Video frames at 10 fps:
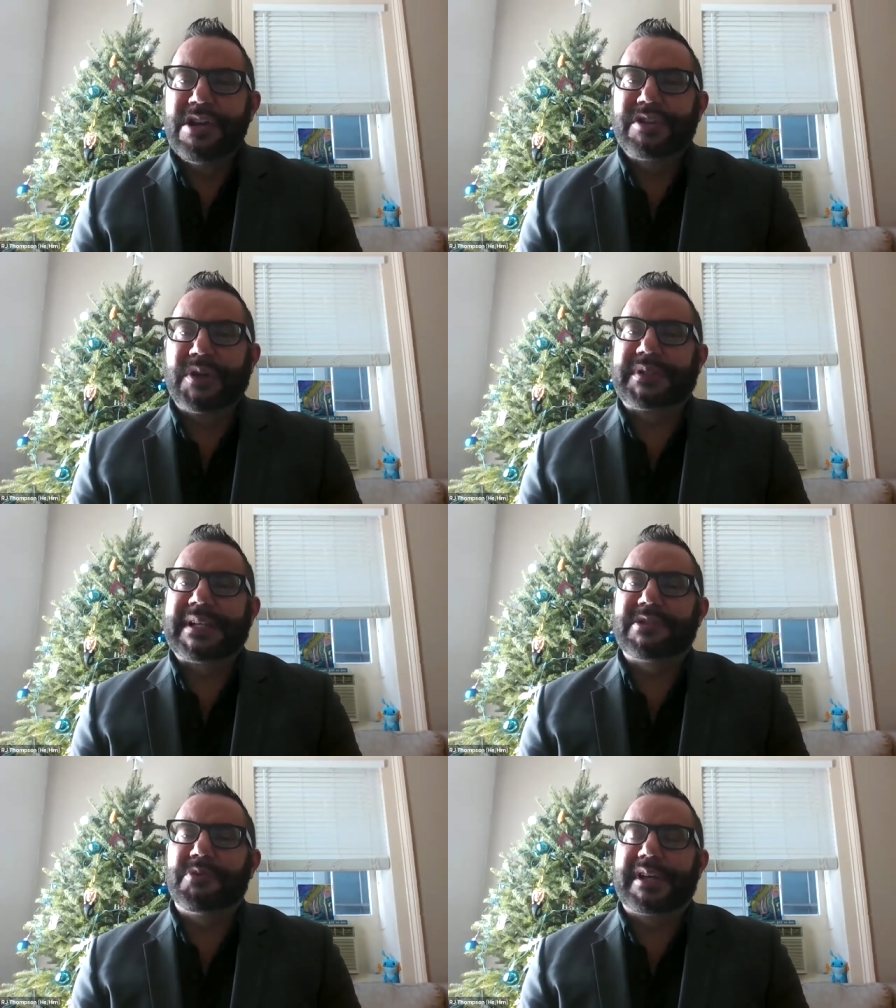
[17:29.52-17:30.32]
So
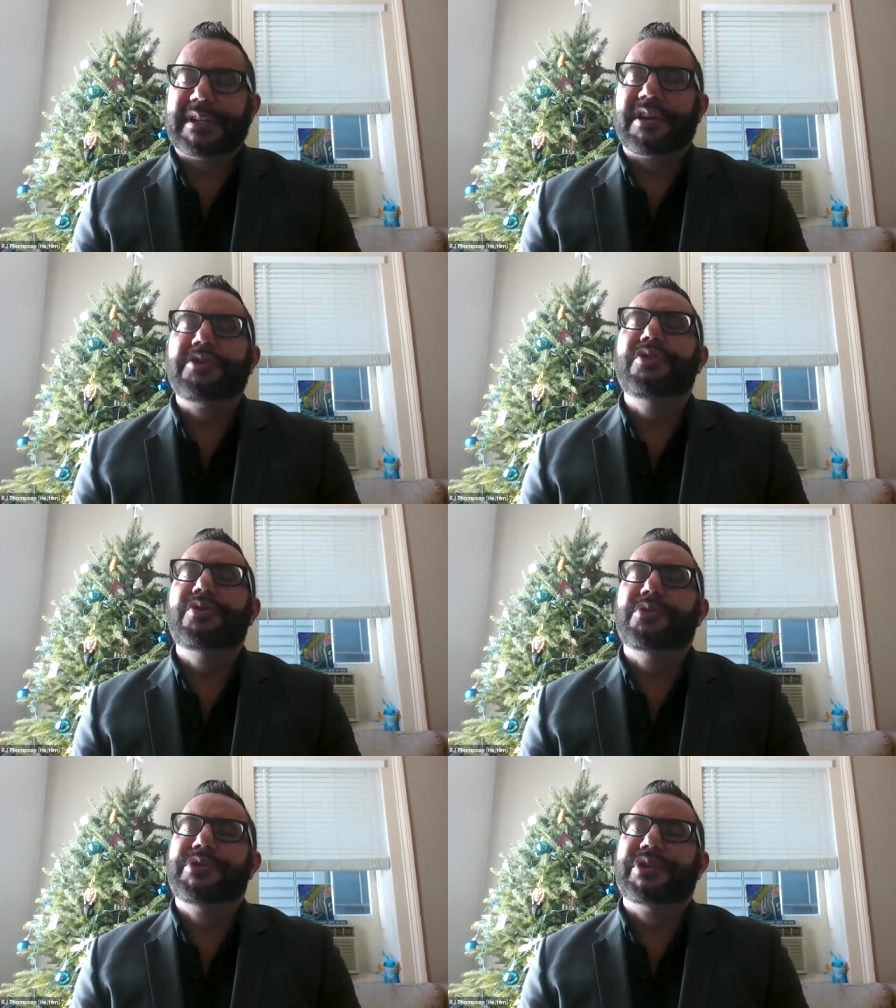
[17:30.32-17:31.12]
sex work is a
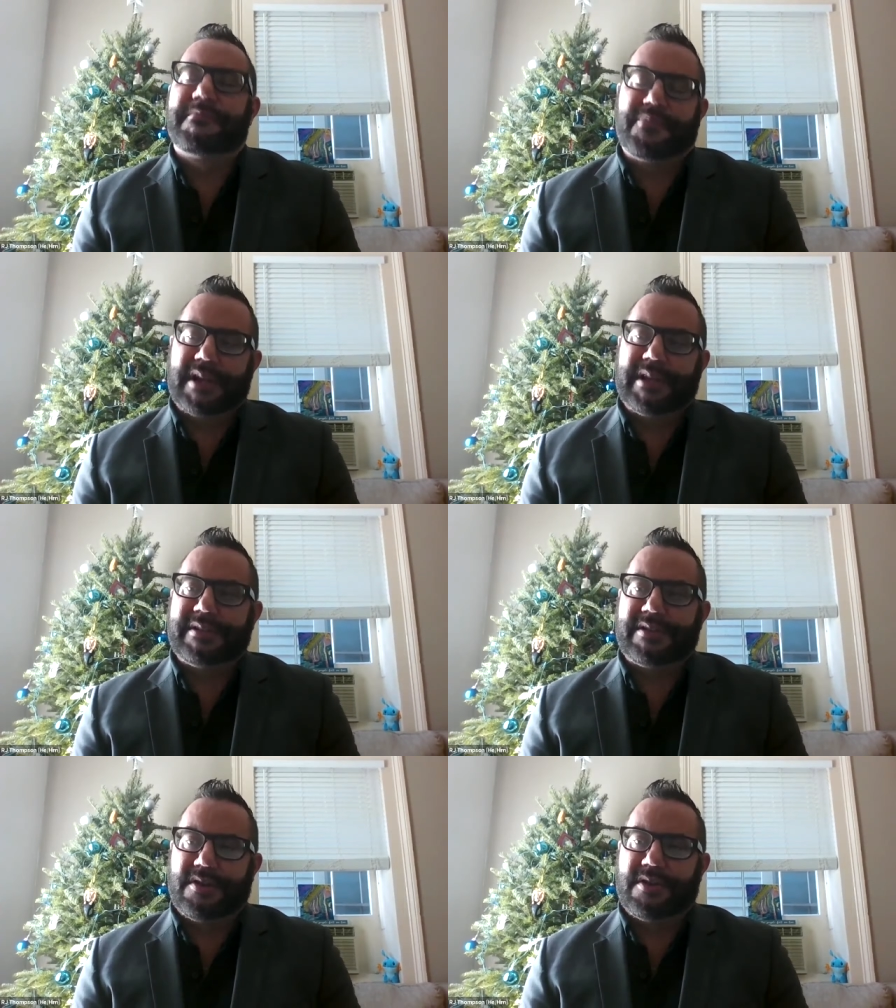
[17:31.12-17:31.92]
huge umbrella
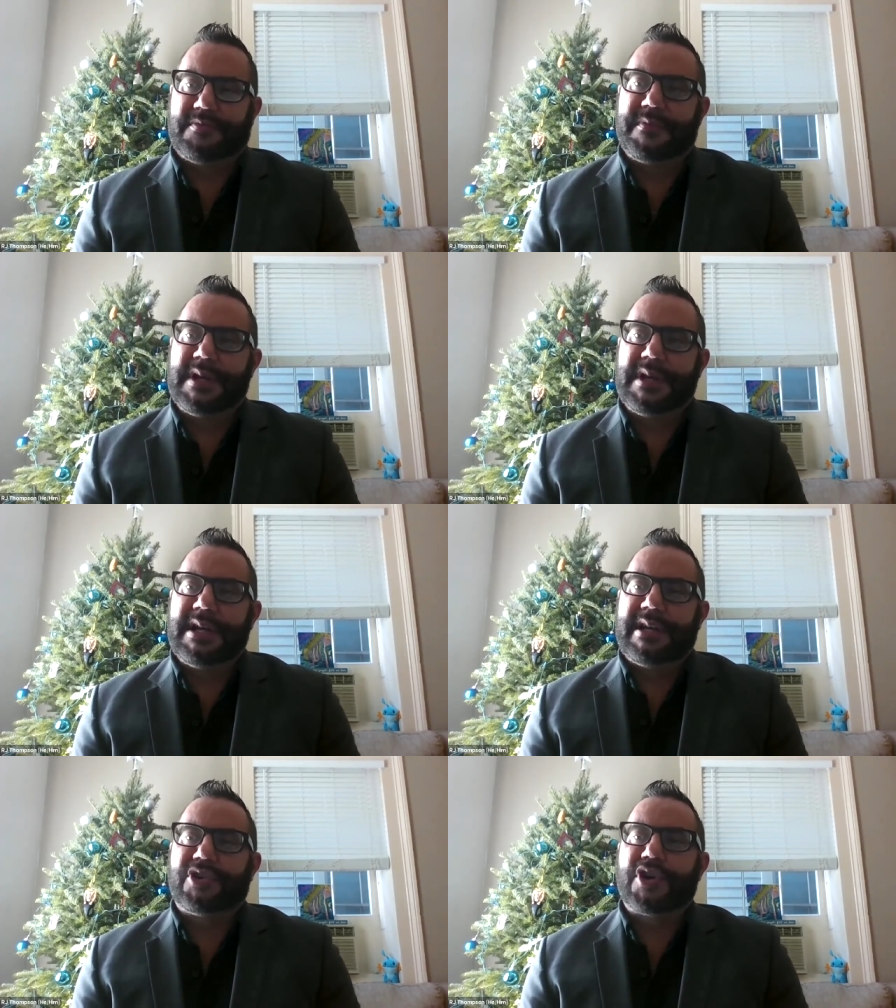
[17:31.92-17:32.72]
term
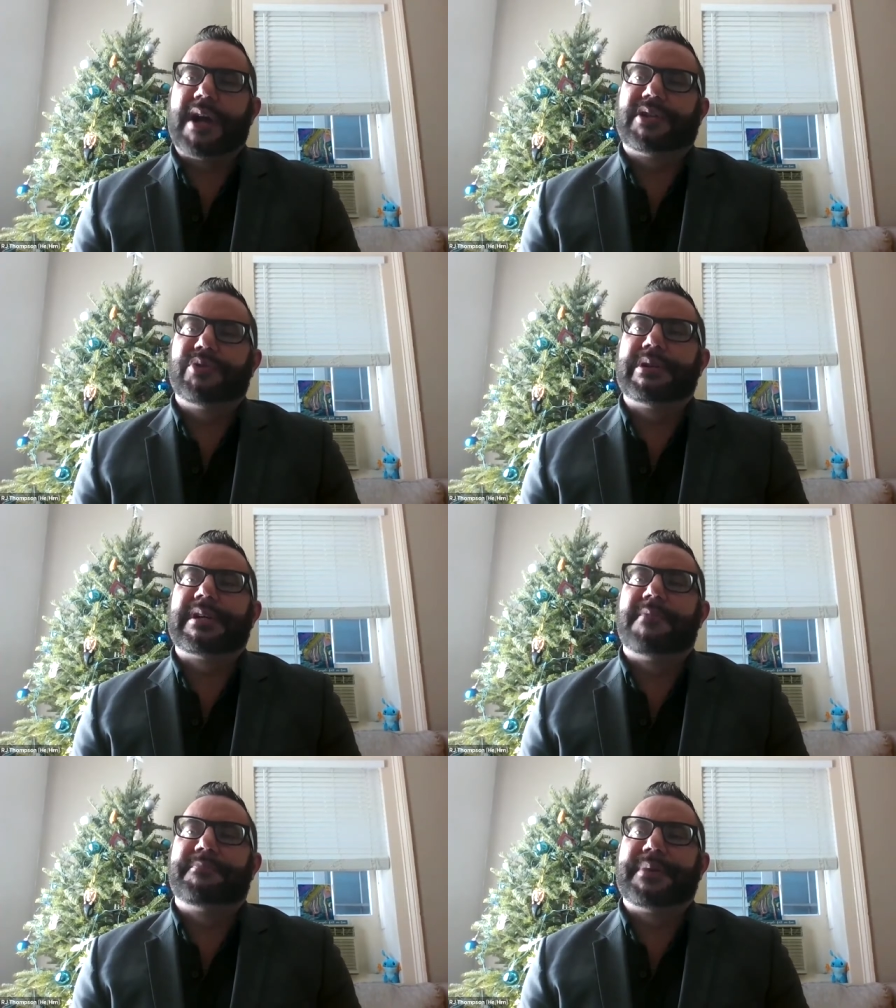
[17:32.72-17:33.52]
trying to
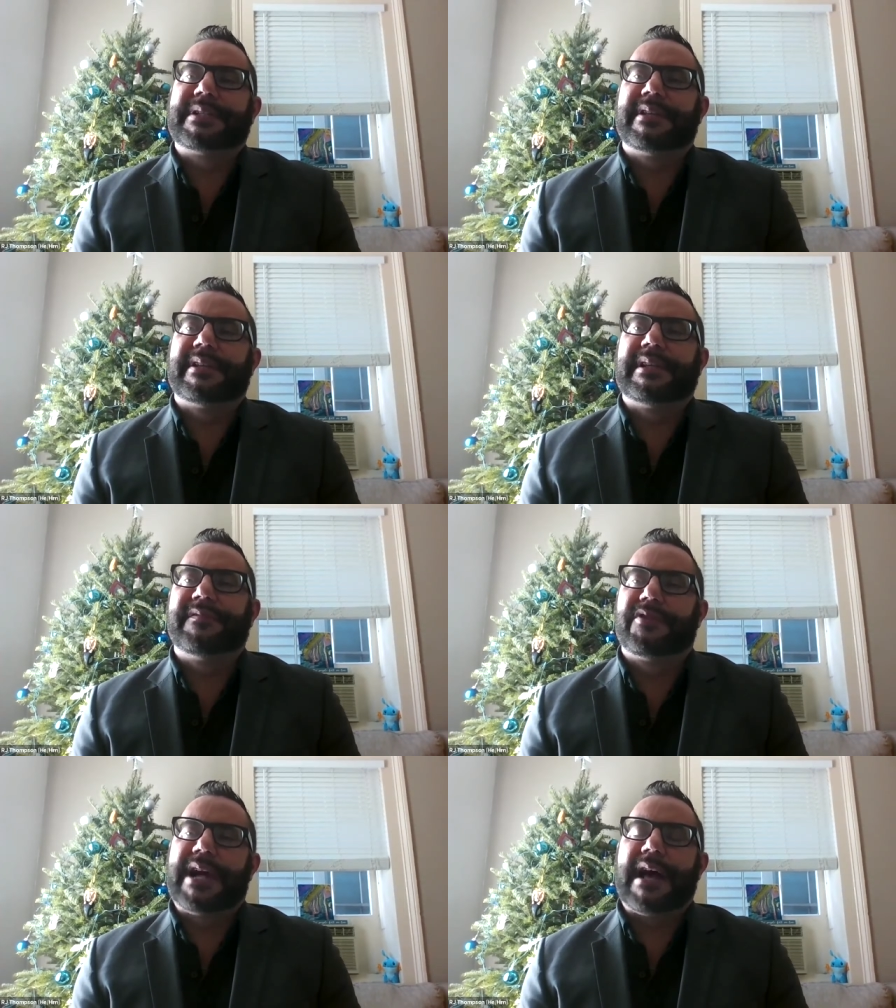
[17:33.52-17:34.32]
encompass the lived
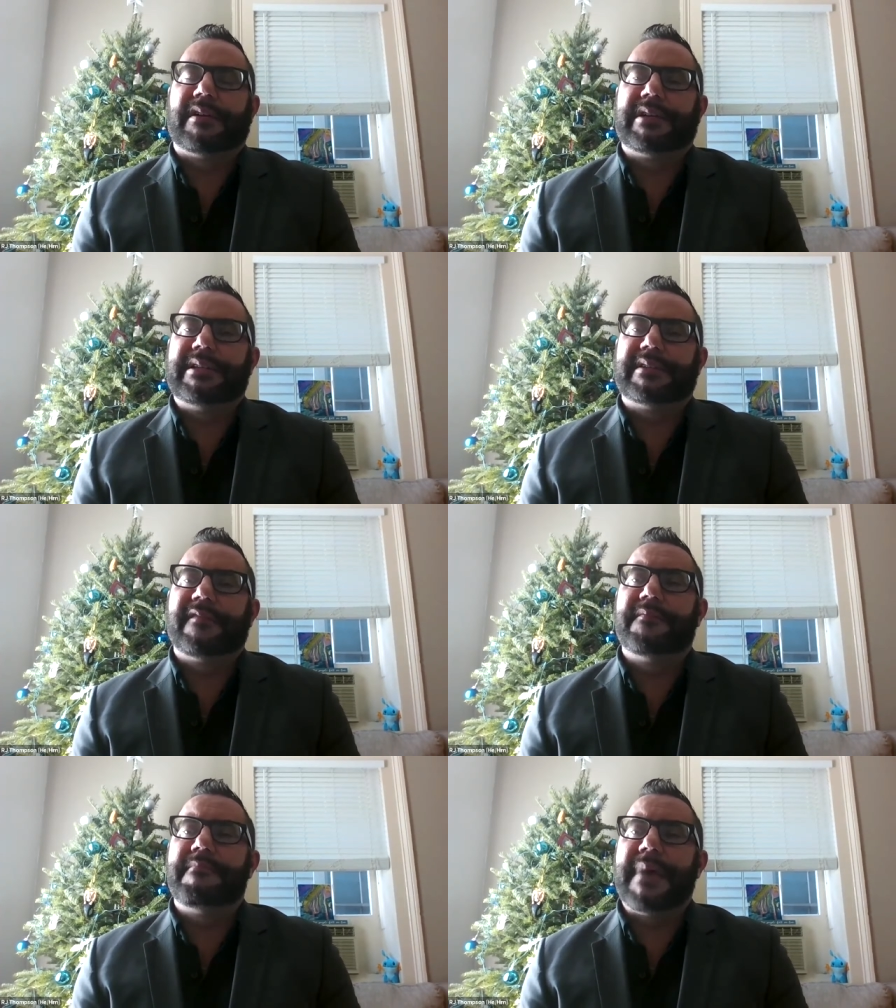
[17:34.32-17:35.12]
realities
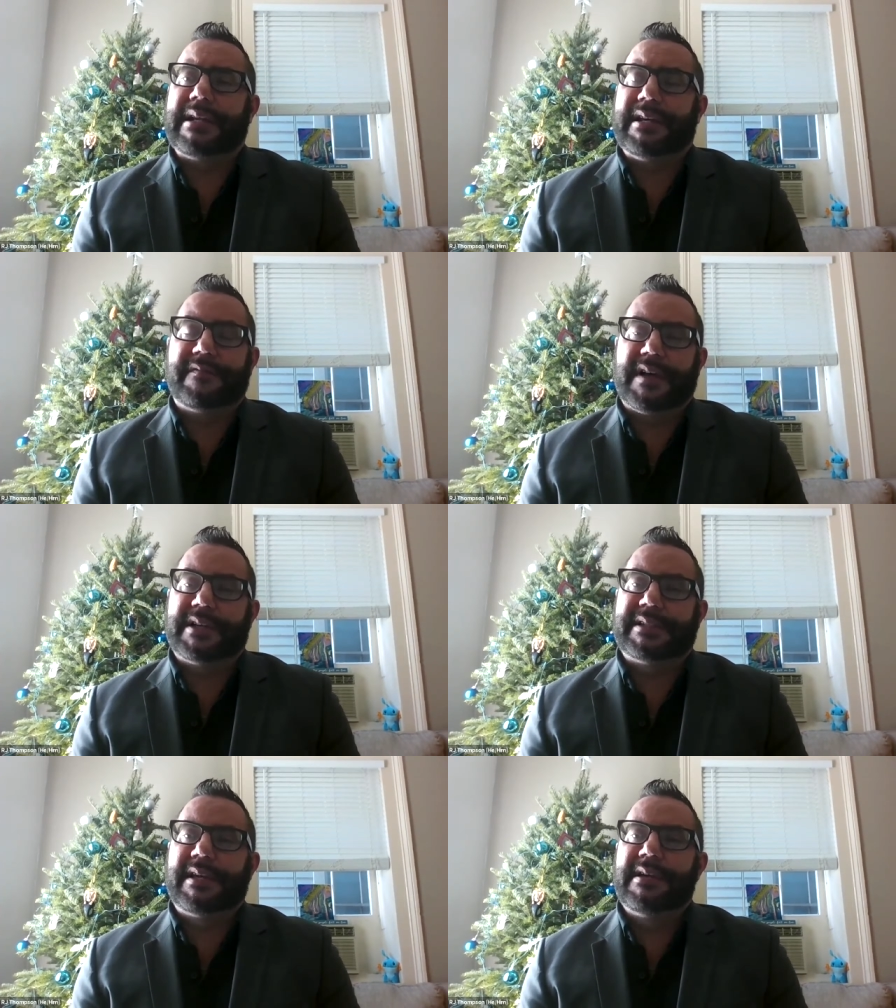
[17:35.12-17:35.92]
of many of
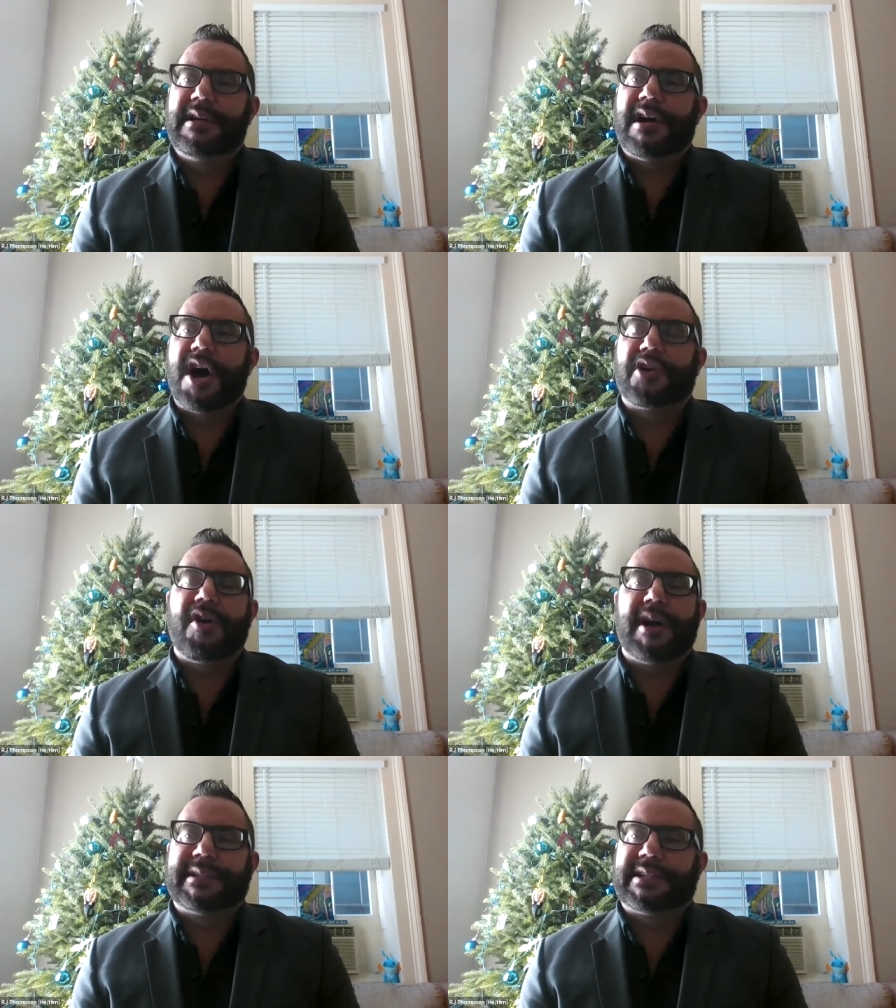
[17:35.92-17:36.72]
us
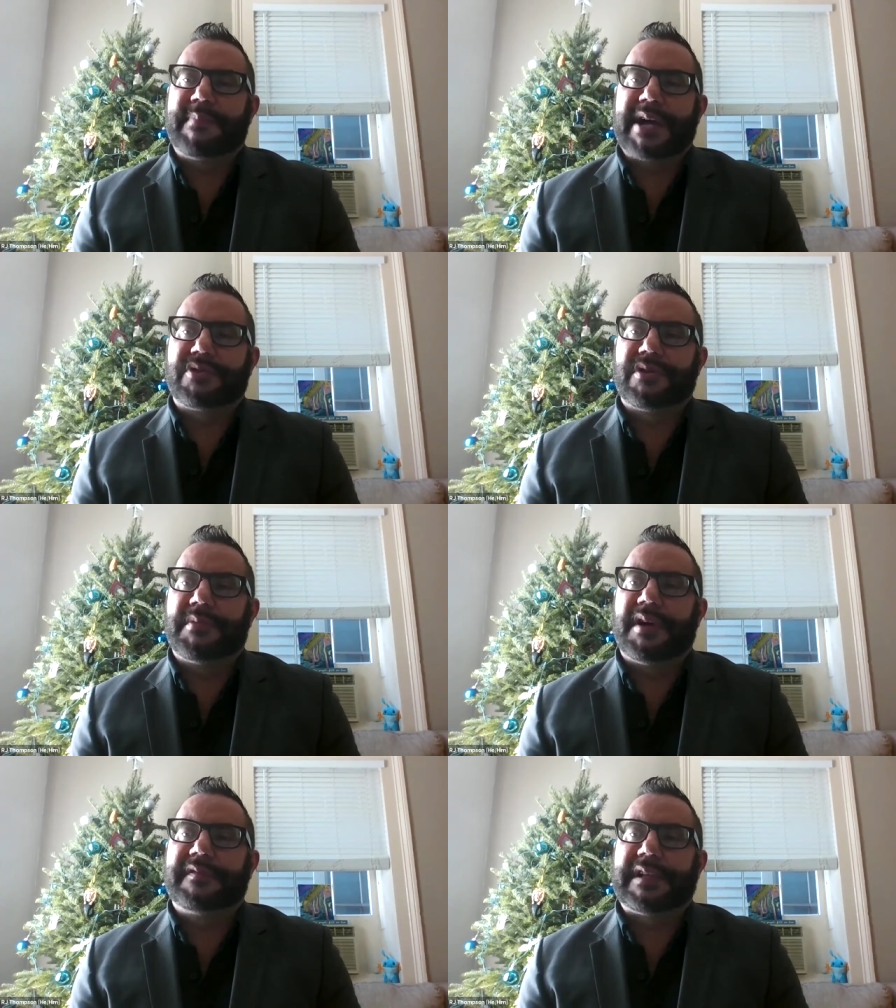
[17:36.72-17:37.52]
across a spectrum
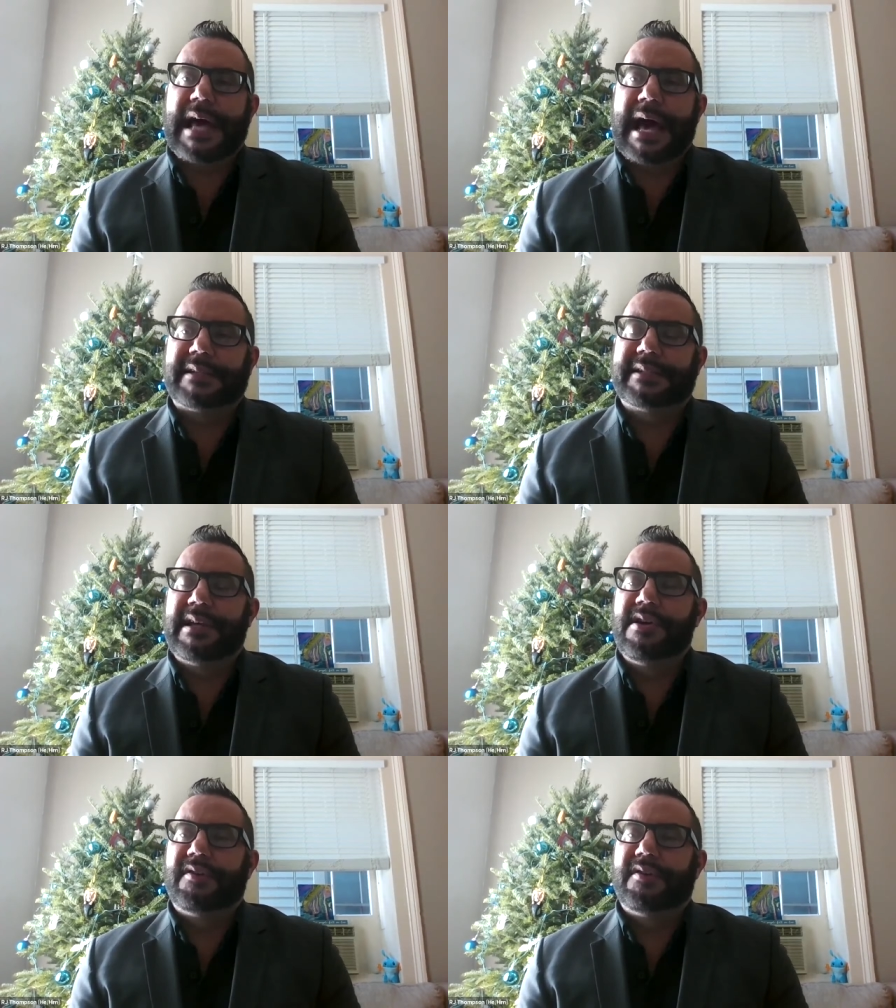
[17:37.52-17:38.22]
of class,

═══

**WHAT YOU HAVE TO DO**
Once the line containing "[17:29.52-17:30.32]" has been found, write out exactly that line and each one after it through the end of the data, leaving out every picture.

**EXERCISE ANSWER**
[17:29.52-17:30.32]
So
[17:30.32-17:31.12]
sex work is a
[17:31.12-17:31.92]
huge umbrella
[17:31.92-17:32.72]
term
[17:32.72-17:33.52]
trying to
[17:33.52-17:34.32]
encompass the lived
[17:34.32-17:35.12]
realities
[17:35.12-17:35.92]
of many of
[17:35.92-17:36.72]
us
[17:36.72-17:37.52]
across a spectrum
[17:37.52-17:38.22]
of class,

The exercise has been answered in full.